With India’s imports exceeding exports, weak rupee does more harm than good.

Analysts, however, say that rupee depriciation is positive for export-oriented sectors such as IT services, pharmaceuticals, textiles and automobiles.

The Indian rupee, like its other emerging market peers, is giving jitters to equity investors and Corporate India.

 

Historically, stocks market returns were poor in years when the Indian currency depreciated against the dollar and vice-versa.

This is not surprising, given that India’s imports consistently exceed exports.

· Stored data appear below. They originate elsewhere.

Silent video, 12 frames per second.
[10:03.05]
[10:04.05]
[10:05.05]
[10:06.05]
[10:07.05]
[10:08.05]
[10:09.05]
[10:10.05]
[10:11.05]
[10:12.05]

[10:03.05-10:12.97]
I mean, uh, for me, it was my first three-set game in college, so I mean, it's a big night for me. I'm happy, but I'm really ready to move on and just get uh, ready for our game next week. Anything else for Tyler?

The rupee’s depreciation makes imports costlier, pushing up operating costs for companies and household budgets.

The former hit corporate earnings while the latter has a negative impact on consumer demand, affecting the overall demand for goods and services in the economy.

“As India consistently runs a trade deficit, the negative fallout of currency depreciation far outweighs the gains to exporters from a weaker rupee,” said Devendra Pant, chief economist, India Ratings.

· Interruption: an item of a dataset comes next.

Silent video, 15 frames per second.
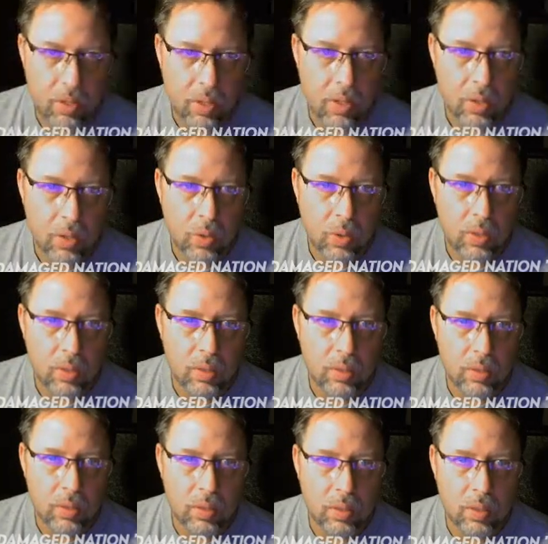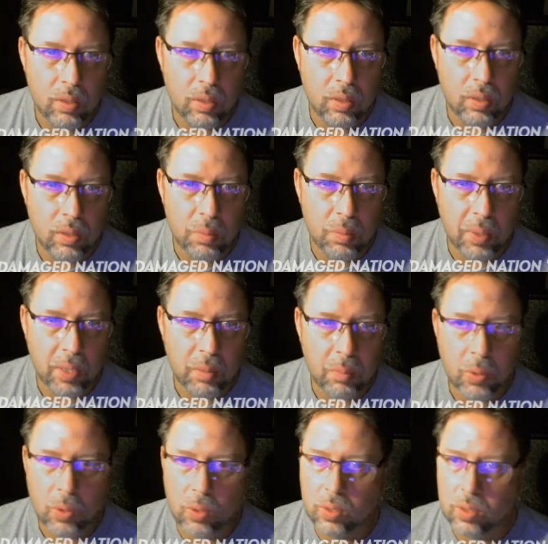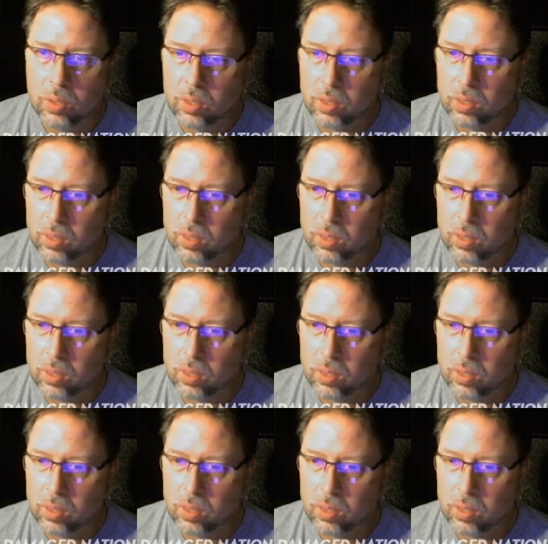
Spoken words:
Spells, Thunder, Spine Burst,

Analysts, however, say that depreciation in the rupee is positive for export-oriented sectors such as information technology (IT) services, pharmaceuticals, textiles, automobiles and auto ancillaries.

“Currency depreciation will push up exporters’ revenue (in rupee terms) for a few quarters and provide some relief from the creeping rise in operating costs,” said Dhananjay Sinha, head of research, Emkay Global Financial Services.

Not surprisingly, information technology and pharma stocks have been top performers during the current year so far and reacted positively to the recent fall in currency (see chart).

In pharma, for example, a weaker rupee helps large firms that are net exporters but is a negative for small and mid-sized companies that rely on imported bulk drugs from China.

Pankaj Patel, chairman of Cadila Healthcare, said prices of several intermediaries and bulk drugs had gone up.

“For export-oriented companies, a weak rupee is good news, while the same is not true for companies with a domestic market focus. Overall, the Indian pharma industry is a net exporter.”

India exported pharma products worth $17 billion in the last fiscal year and exports have grown by 18 per cent or so year-on-year in the first quarter of the current fiscal year.

However, India imports roughly 70 per cent of the active pharmaceutical ingredients (API) it needs.

Textile companies are looking at the relative depreciation in the rupee against competing currencies in the emerging markets.

Rahul Mehta, president, Clothing Manufacturers Association of India, said depreciation should help, but if all competing currencies depreciated in the same proportion, the gains would be neutralised.

“Dollar strengthening will benefit only if your own currency weakens while the competitor’s currency remains relatively strong.”

At the macro level, however, currency depreciation is negative for corporate India, given its negative impact on companies input cost and household budget.

India’s import basket is dominated by hydrocarbons with the country importing $132 billion worth of crude oil, natural gas and coal, accounting for 28 per cent of all merchandise imports in FY18.

The recent depreciation in the rupee will further raise energy import bill and makes fuel costlier for companies and individuals.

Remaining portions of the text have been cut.